When it comes to the quarterback position in the NFL, it seems that three things are necessary to be successful: the intangibles, accuracy and a strong arm. When the Cincinnati Bengals went on the clock in the second round of the 2011 NFL Draft, they basically had two options at quarterback, TCU's Andy Dalton and Arkansas' Ryan Mallett. Mallett has the accuracy and he certainly has a cannon for an arm but there were concerns about his leadership skills and his maturity. Dalton was accurate and has all the intangibles that you would want in your future quarterback, but some were concerned with the strength of his arm. They drafted Dalton.

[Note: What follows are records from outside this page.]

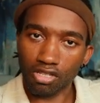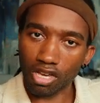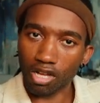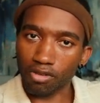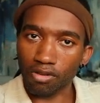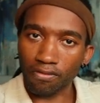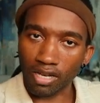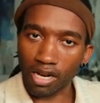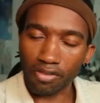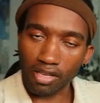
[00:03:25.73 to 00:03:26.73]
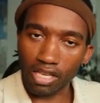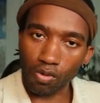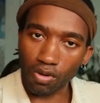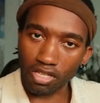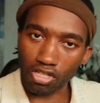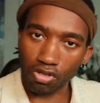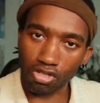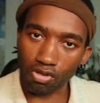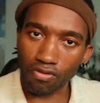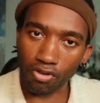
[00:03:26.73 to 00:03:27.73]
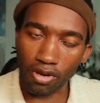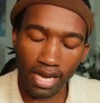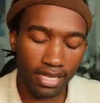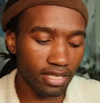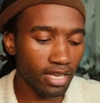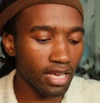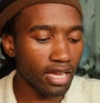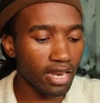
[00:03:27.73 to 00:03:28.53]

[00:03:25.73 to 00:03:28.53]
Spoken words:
to help you figure out the keywords that you could use for your ads.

The Bengals new offensive coordinator, Jay Gruden has been busy watching tape of his new players since he can't talk to them or watch them on a field. His west coast system will be filled with plays requiring a quarterback to throw short and intermediate passes. He's come to the conclusion, though, after watching hours of tape, that Dalton has plenty of arm strength to throw any pass asked of him.

"He doesn’t take a lot of effort to throw the deeper routes. It's not like he has to hitch and jump in the air to throw because his arm is weak," Gruden says. "This is 32, 35 yards and it's a dart. Watch how effortlessly he throws it. Play-action to his left, bam, he doesn't over-stride. It’s a quick release. It's not like me. I'd have to hitch, wind up, and drop the ball down to my hip."

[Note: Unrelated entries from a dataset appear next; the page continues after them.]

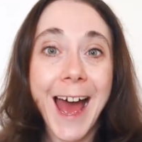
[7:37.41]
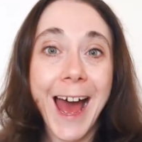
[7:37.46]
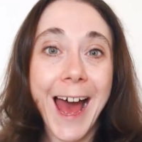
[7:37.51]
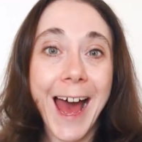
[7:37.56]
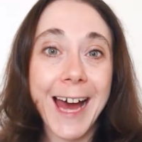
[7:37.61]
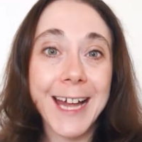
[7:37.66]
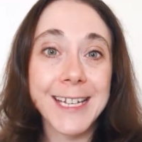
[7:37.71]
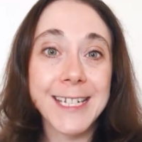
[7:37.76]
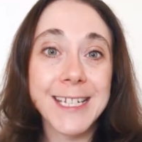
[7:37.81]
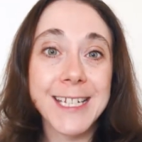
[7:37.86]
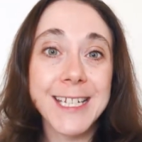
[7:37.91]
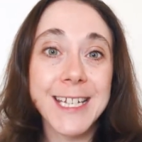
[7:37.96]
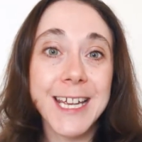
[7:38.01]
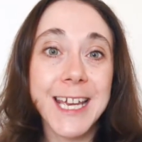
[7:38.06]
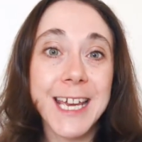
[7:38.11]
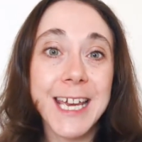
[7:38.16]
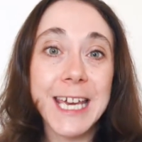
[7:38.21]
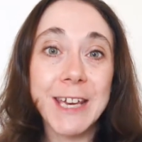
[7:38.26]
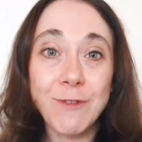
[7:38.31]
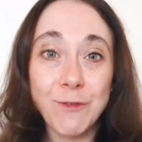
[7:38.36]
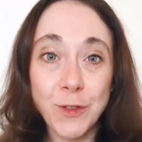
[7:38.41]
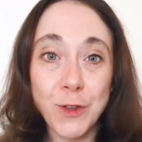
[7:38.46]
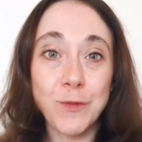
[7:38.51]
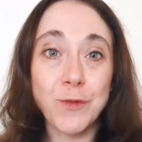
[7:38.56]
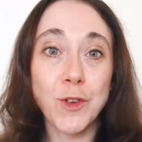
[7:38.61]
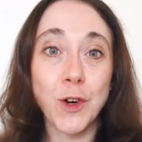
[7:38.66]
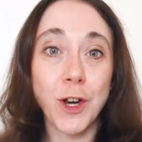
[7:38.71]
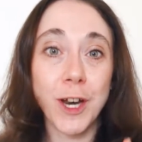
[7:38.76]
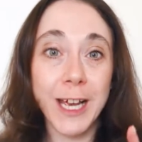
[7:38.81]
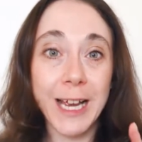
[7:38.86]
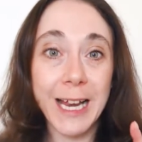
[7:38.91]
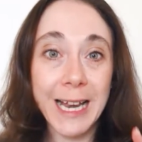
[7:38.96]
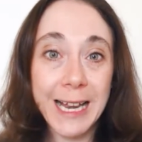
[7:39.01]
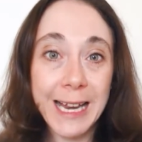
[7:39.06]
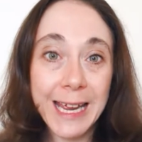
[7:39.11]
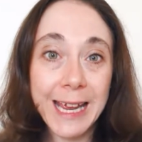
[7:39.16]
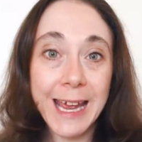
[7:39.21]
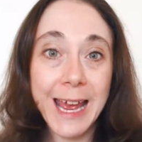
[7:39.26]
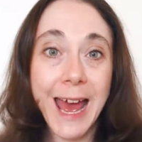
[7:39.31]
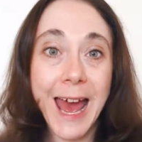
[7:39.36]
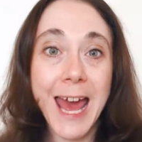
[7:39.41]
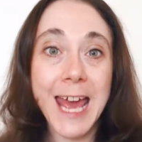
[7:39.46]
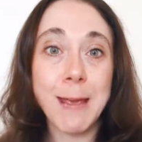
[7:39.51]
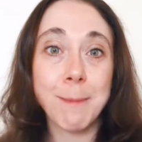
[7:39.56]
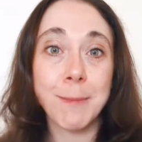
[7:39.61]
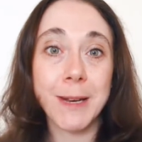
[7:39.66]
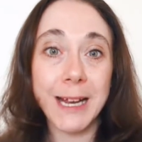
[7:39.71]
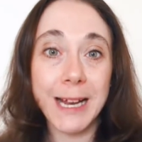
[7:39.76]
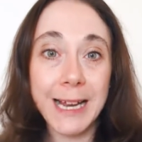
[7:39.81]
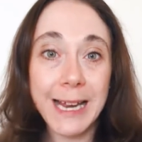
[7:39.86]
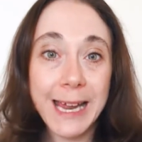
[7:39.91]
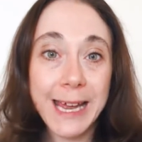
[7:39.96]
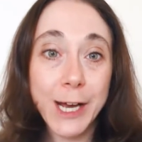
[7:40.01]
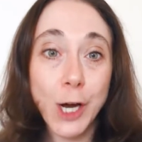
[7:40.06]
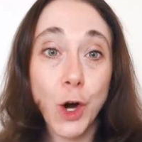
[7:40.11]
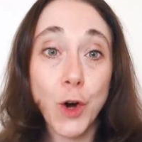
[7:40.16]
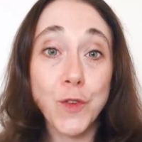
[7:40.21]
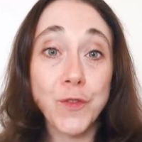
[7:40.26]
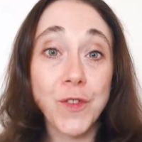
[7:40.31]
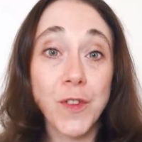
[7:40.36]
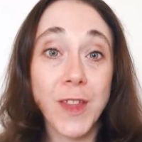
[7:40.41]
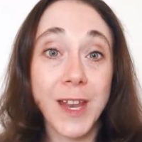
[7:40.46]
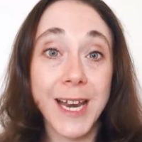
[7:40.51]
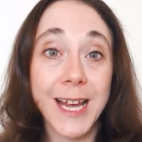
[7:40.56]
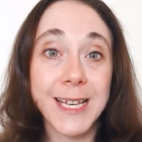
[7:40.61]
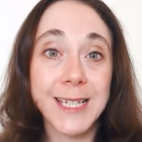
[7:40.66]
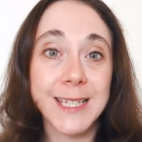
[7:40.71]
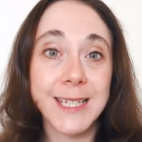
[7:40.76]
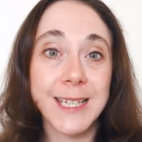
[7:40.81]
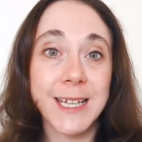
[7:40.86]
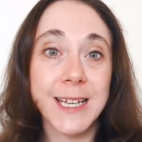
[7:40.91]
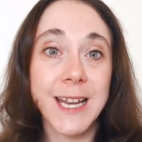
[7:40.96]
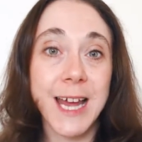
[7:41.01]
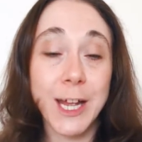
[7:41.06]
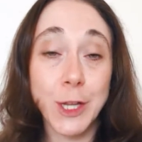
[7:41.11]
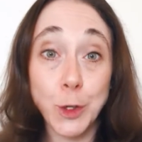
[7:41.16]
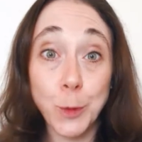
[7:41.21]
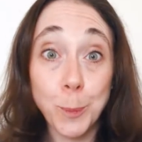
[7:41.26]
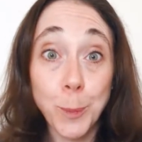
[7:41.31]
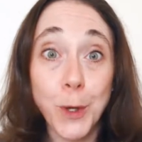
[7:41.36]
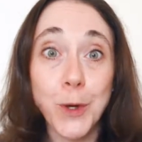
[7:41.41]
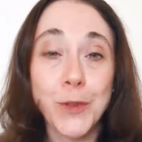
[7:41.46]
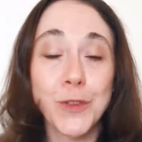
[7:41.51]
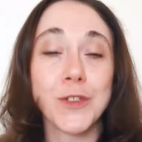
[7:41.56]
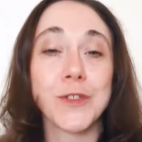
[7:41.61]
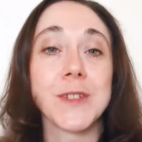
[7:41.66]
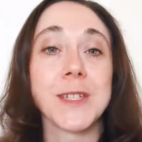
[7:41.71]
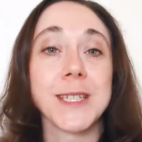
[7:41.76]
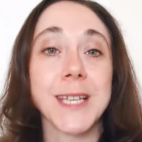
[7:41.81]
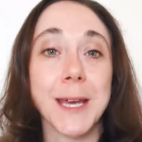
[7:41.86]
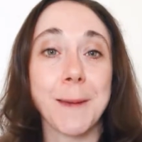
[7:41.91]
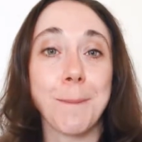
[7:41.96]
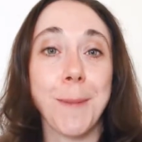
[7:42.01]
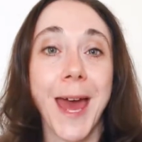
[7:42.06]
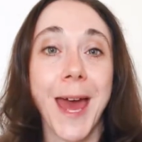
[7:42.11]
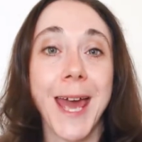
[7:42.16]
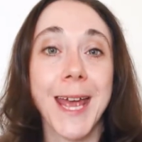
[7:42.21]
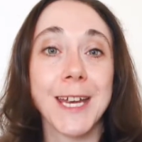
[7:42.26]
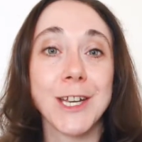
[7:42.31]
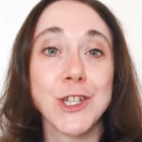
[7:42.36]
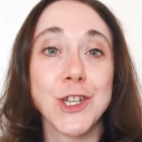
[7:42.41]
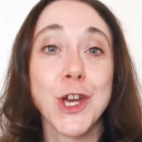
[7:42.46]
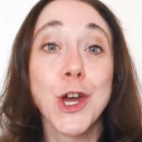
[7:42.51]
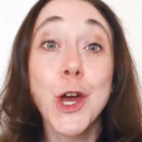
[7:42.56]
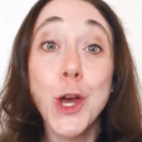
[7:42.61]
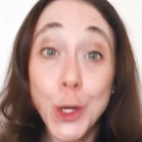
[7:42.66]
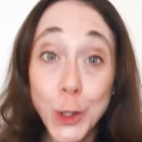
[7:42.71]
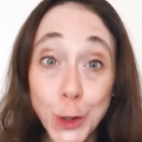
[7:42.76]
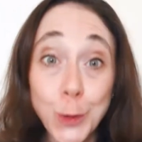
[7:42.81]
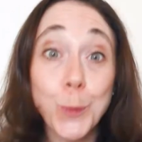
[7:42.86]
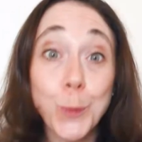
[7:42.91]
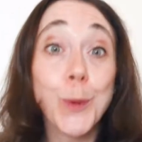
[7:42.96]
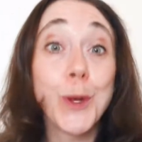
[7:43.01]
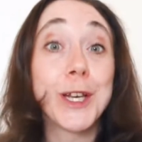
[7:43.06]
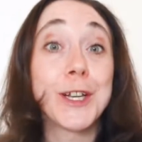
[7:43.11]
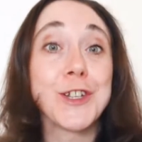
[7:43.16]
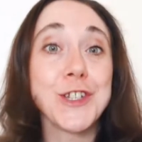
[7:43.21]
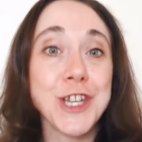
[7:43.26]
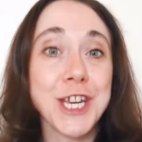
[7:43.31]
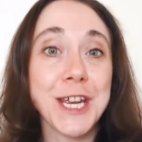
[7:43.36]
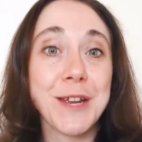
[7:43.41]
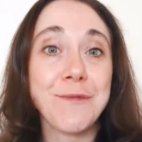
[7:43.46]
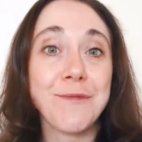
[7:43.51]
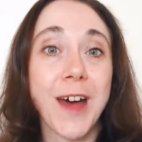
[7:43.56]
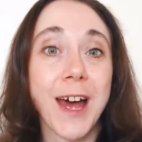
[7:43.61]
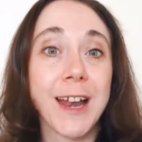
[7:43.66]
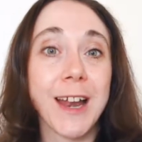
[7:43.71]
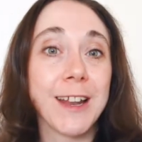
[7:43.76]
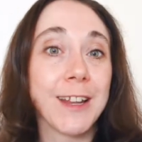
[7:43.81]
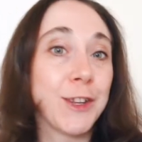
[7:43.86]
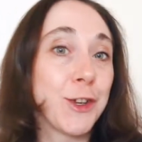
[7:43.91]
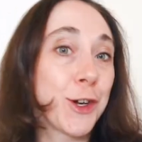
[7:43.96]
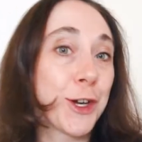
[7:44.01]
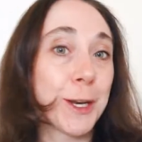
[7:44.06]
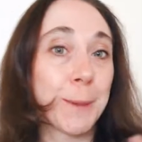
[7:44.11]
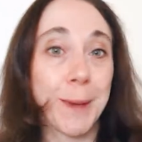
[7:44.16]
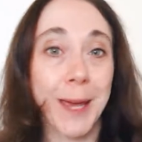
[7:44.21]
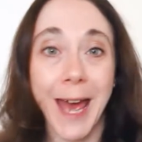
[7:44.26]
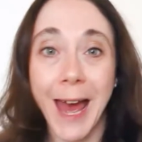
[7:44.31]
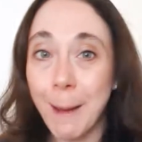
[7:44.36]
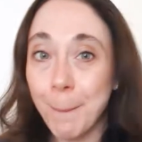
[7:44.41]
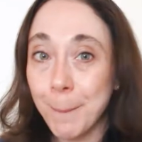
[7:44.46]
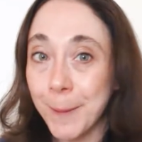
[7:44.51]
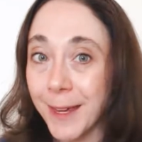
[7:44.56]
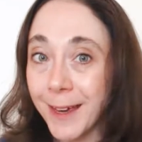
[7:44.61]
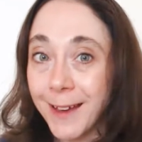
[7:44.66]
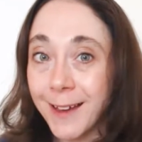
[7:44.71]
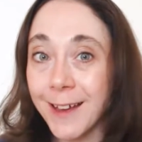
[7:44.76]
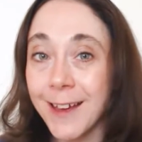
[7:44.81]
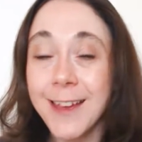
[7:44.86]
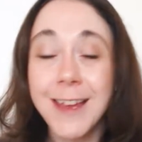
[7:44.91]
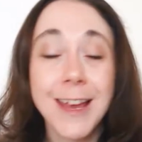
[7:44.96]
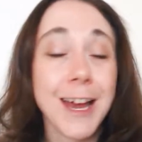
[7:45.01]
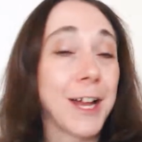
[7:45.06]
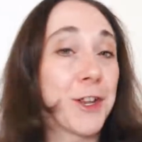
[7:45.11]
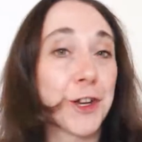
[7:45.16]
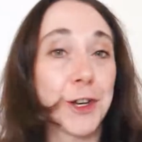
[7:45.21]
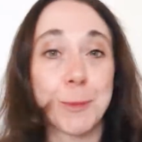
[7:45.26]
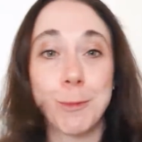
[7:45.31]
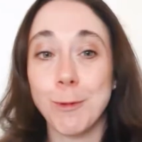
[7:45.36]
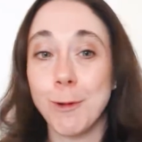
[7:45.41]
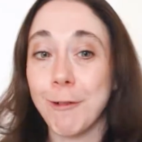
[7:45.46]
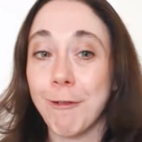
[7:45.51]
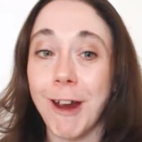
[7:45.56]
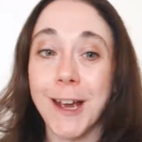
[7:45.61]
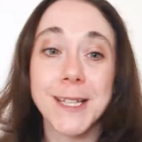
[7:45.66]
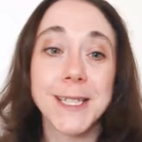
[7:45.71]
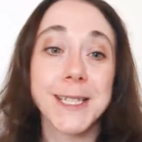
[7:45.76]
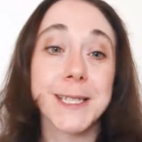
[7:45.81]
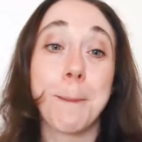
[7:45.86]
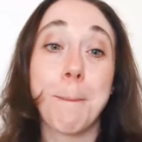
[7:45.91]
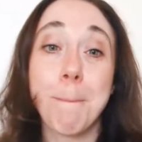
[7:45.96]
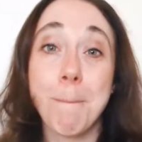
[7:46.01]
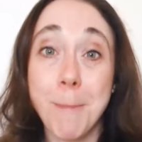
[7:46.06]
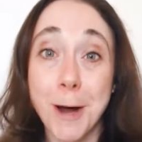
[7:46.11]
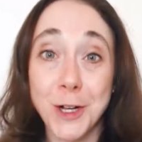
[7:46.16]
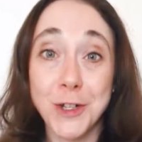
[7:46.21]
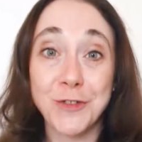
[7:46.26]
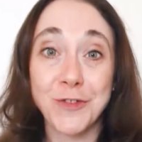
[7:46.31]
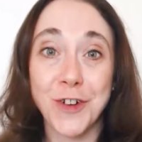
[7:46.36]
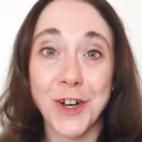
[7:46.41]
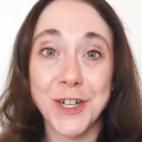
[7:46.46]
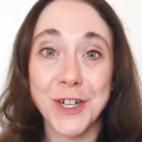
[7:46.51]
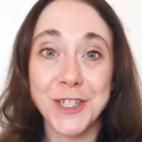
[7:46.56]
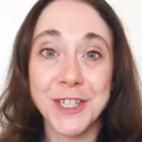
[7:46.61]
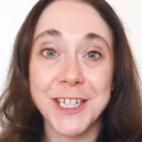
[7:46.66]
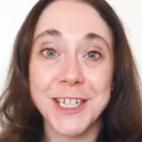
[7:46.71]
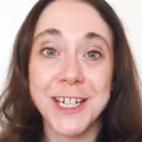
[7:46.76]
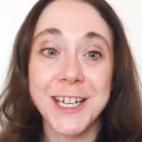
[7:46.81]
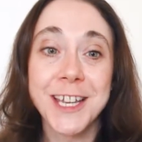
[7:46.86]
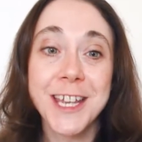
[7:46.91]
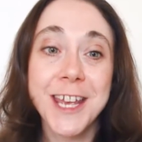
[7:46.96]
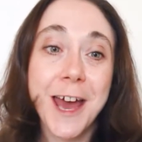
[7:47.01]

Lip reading: And if you've got a clear aim and a clear goal for the lesson and you're both on the same page, you will achieve that, and you're going to be happier and you're going to progress much faster.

The biggest reason that Dalton was so high on the Bengals' big board was because he's a winner and he's a natural leader. But there were other reasons too. Dalton's skill set seemed to make him a perfect candidate to run a west coast system. However, it seems, at least to Gruden, that Dalton wouldn't have to be confined to a west coast system.

"This is what sold me on his arm strength," Gruden says. "I want you to watch his demeanor and his body while he's throwing it. There's no strain. That's 59 yards off play-action. Nothing. The body stays right there."

A 59-yard pass is plenty long enough to play in any system, including Bob Bratkowski's old down-field system. I seem to remember scouts and analysts questioning Drew Brees' arm strength when he was coming into the NFL. I think he's shown all of us otherwise, though. Dalton could easily prove that his arm is more than adequate as well.

Unfortunately we won't be able to see how strong Dalton's arm really is until the season starts, but until that time comes, I'm more than willing to take Gruden's word for it.